Sayfalar

HOŞGELDİNİZ, ŞEREF VERDİNİZ...

28 Aralık 2010 Salı

BDP'ye sorular...



Nuh GÖNÜLTAŞ / BUGÜN 28.12.2010

Kendi aranızda Türkçe konuşuyorsunuz.
Abdullah Öcalan'ın bütün konuşmaları, savunmaları Türkçe. Parti kongrelerinde alınan kararlar Türkçe.

PKK Türkçe anlaşıyor.

30 yıldır Türkçe konuşuyorsunuz. Ne oldu da iki dil istiyorsunuz? Kandil bunu nasıl uygulayacak?

Partinizde 21 milletvekilinden kaç tanesi Kürtçe biliyor?

Kürtçe'nin ikinci dil olmasına izin verildi diyelim, aranızdaki lehçeleri nasıl aşacaksınız?

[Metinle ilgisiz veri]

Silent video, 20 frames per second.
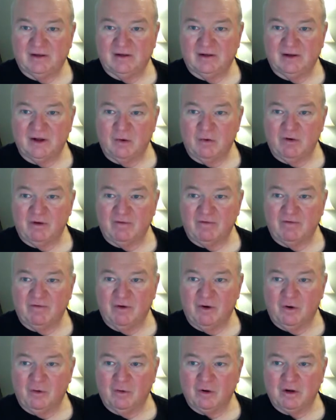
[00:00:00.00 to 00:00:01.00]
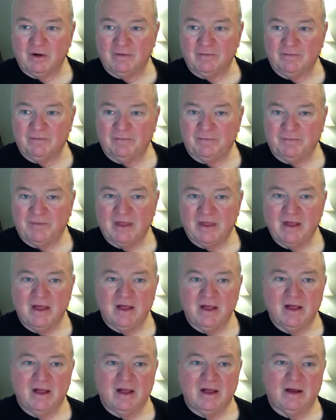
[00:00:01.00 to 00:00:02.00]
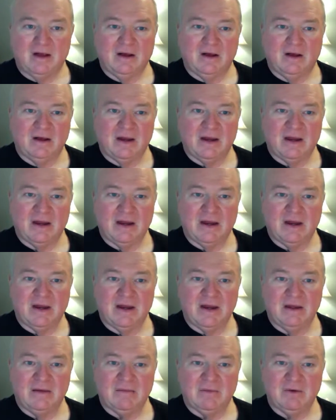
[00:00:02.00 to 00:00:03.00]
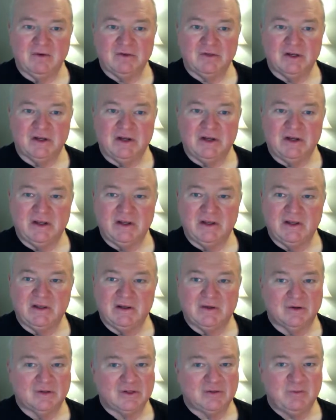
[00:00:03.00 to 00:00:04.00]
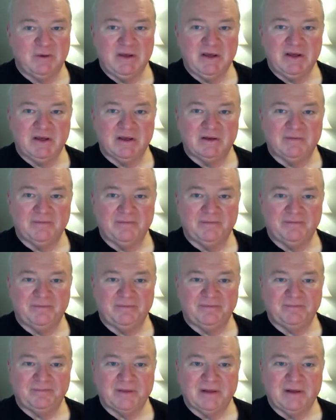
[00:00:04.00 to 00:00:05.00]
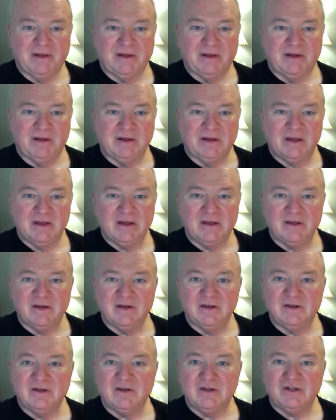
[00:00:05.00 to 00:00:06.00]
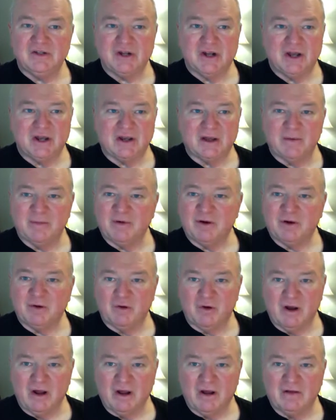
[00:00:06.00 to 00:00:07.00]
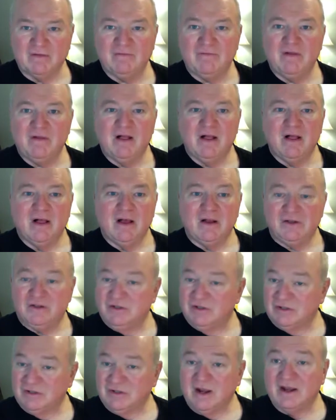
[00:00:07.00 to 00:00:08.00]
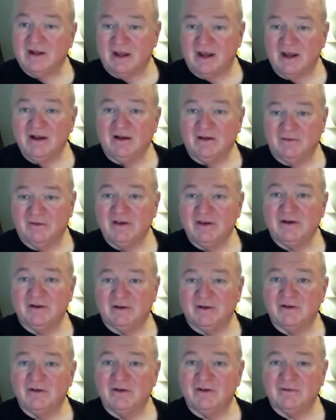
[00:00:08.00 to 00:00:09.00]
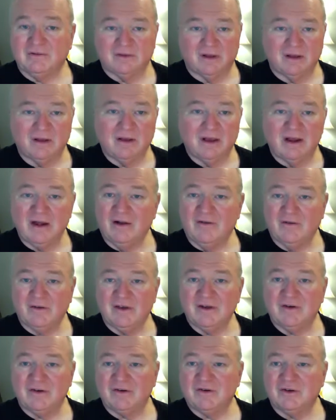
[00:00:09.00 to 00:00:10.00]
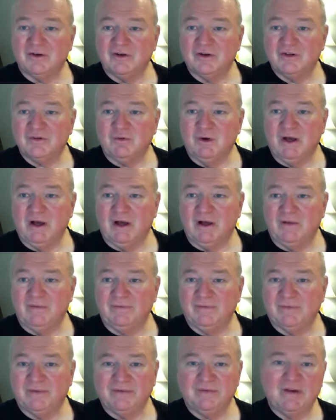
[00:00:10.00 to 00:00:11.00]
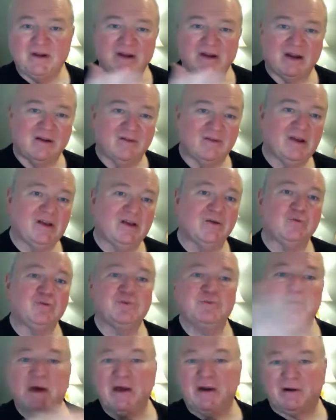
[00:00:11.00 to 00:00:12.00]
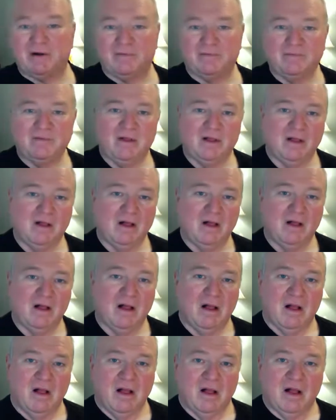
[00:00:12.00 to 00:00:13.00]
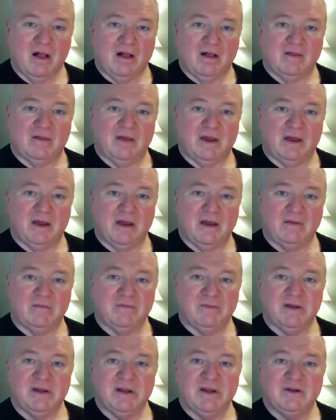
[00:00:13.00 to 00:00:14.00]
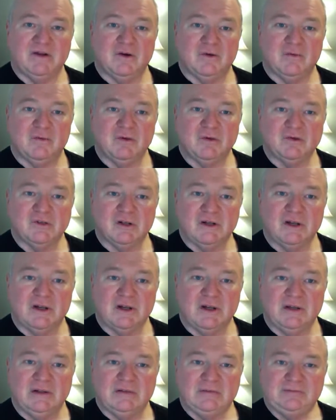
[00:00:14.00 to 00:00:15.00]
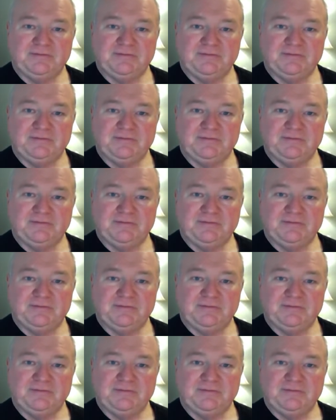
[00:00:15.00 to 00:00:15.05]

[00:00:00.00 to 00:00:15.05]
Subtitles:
going forward. And Mussolini could speak. He could jack up a crowd just like Adolf Hitler could. Adolf Hitler could as well. In fact, Adolf Hitler was better than Benito Mussolini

Zazaca, Soranca, Kırmanca, Lorani... Bunlar lehçeler ama birbirini anlamıyorlar. Kendi aranızda hangisiyle anlaşacaksınız?

Öz savunma birimleri ne demek?

Bunlar nasıl formüle edilecek?

Güvenliği nasıl sağlayacaklar?

PKK militanları dağdan inip güvenliği sağlayan birimler mi olacak?

Daha önce HAK PAR federasyon diyordu, BDP bu konuya temkinli yaklaşıyordu, üniter yapıyı savunuyordu. Şimdi ne oldu da özerklik talep ediyorsunuz?

Demokratik Toplum Kongresi denilen yapıda alınan kararlar halkla birlikte mi alınıyor yoksa dayatılıyor mu?

Demokratik Toplum Kongresi hiyerarşik anlamda BDP'nin neresinde, altında mı üstünde mi?

Demokratik Toplum Kongresi sizin MGK'nız mı? Burada alınan kararlar tavsiye kararları mı yoksa kendinizi uymaya zorunlu hissettiğiniz kararlar mı?

Türk ırkçılığından bıkanlar için şimdi de Kürt ırkçılığı mı geliyor?

Seçim öncesi özerklik gibi bir talebi ortaya koymak çözümü tıkamak mıdır yoksa çözüme yönelik bir adım mıdır?

Sizin bölgesel meclislerinizde mesela Süryani nasıl temsil edilecek, Keldani nasıl temsil edilecek, bu kesimlere nasıl güven vereceksiniz?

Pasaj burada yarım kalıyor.